Source data:
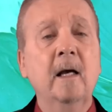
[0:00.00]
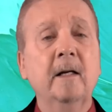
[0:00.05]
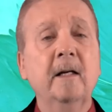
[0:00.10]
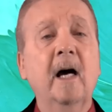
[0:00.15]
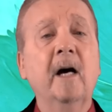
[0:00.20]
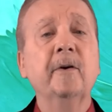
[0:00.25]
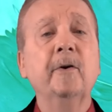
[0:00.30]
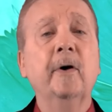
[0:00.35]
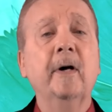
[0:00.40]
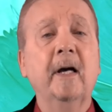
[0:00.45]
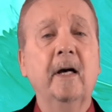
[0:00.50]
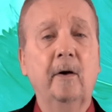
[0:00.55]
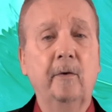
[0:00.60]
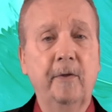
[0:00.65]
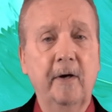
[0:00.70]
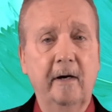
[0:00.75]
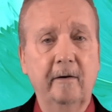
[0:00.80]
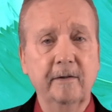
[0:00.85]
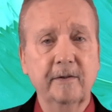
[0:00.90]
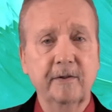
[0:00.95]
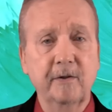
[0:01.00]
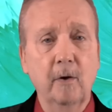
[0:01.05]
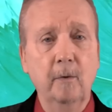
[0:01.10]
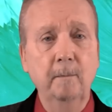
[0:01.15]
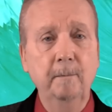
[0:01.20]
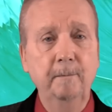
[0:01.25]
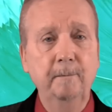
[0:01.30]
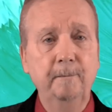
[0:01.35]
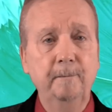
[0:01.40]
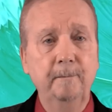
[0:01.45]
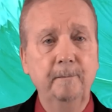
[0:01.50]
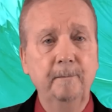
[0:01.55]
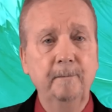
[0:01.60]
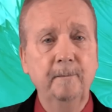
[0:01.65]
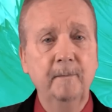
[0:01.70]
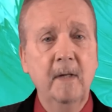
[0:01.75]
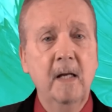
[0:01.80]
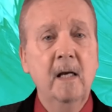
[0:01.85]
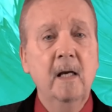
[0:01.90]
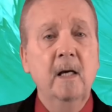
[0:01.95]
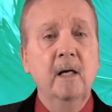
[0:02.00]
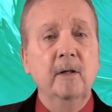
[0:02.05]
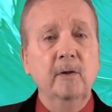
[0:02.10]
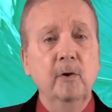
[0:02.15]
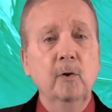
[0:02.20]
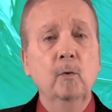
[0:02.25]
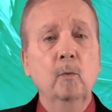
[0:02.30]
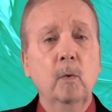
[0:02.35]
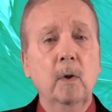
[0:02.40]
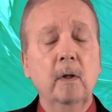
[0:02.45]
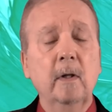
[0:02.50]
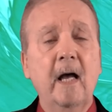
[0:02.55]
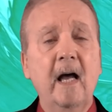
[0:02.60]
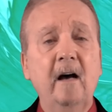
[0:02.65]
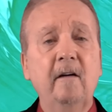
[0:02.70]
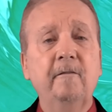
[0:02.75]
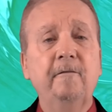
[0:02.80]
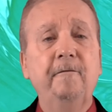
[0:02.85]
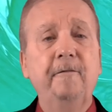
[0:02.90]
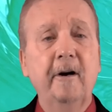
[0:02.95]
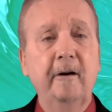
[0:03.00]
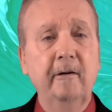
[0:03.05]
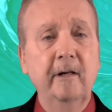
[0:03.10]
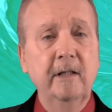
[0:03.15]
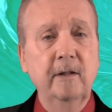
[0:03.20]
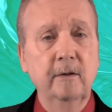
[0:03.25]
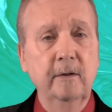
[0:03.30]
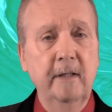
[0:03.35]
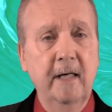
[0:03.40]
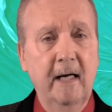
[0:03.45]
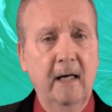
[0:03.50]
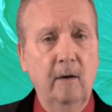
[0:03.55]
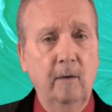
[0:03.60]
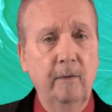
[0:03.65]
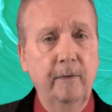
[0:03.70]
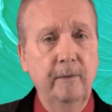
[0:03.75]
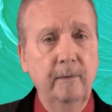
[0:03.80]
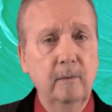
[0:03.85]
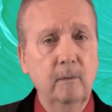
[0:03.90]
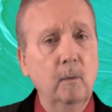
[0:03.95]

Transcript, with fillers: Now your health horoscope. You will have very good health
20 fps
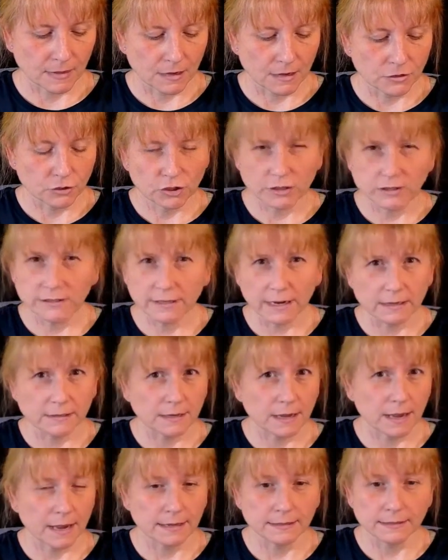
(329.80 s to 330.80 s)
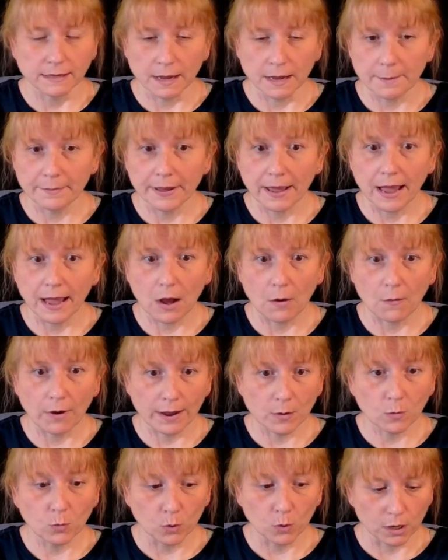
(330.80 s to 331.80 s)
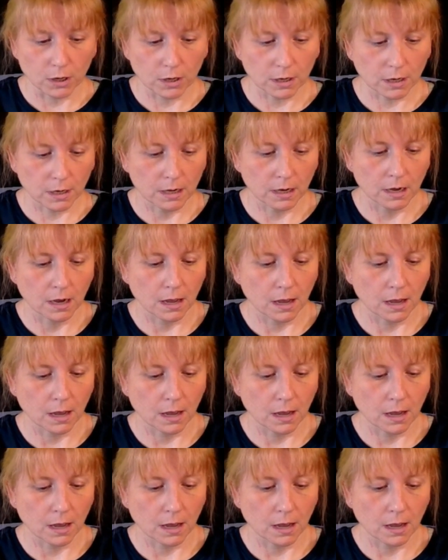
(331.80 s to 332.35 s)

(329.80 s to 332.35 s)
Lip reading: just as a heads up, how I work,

# Task objective
Take every record and copy it word for word, dropping the pictures.

# Response for this exercise
[0:00.00]
[0:00.05]
[0:00.10]
[0:00.15]
[0:00.20]
[0:00.25]
[0:00.30]
[0:00.35]
[0:00.40]
[0:00.45]
[0:00.50]
[0:00.55]
[0:00.60]
[0:00.65]
[0:00.70]
[0:00.75]
[0:00.80]
[0:00.85]
[0:00.90]
[0:00.95]
[0:01.00]
[0:01.05]
[0:01.10]
[0:01.15]
[0:01.20]
[0:01.25]
[0:01.30]
[0:01.35]
[0:01.40]
[0:01.45]
[0:01.50]
[0:01.55]
[0:01.60]
[0:01.65]
[0:01.70]
[0:01.75]
[0:01.80]
[0:01.85]
[0:01.90]
[0:01.95]
[0:02.00]
[0:02.05]
[0:02.10]
[0:02.15]
[0:02.20]
[0:02.25]
[0:02.30]
[0:02.35]
[0:02.40]
[0:02.45]
[0:02.50]
[0:02.55]
[0:02.60]
[0:02.65]
[0:02.70]
[0:02.75]
[0:02.80]
[0:02.85]
[0:02.90]
[0:02.95]
[0:03.00]
[0:03.05]
[0:03.10]
[0:03.15]
[0:03.20]
[0:03.25]
[0:03.30]
[0:03.35]
[0:03.40]
[0:03.45]
[0:03.50]
[0:03.55]
[0:03.60]
[0:03.65]
[0:03.70]
[0:03.75]
[0:03.80]
[0:03.85]
[0:03.90]
[0:03.95]

Transcript, with fillers: Now your health horoscope. You will have very good health
20 fps
(329.80 s to 330.80 s)
(330.80 s to 331.80 s)
(331.80 s to 332.35 s)

(329.80 s to 332.35 s)
Lip reading: just as a heads up, how I work,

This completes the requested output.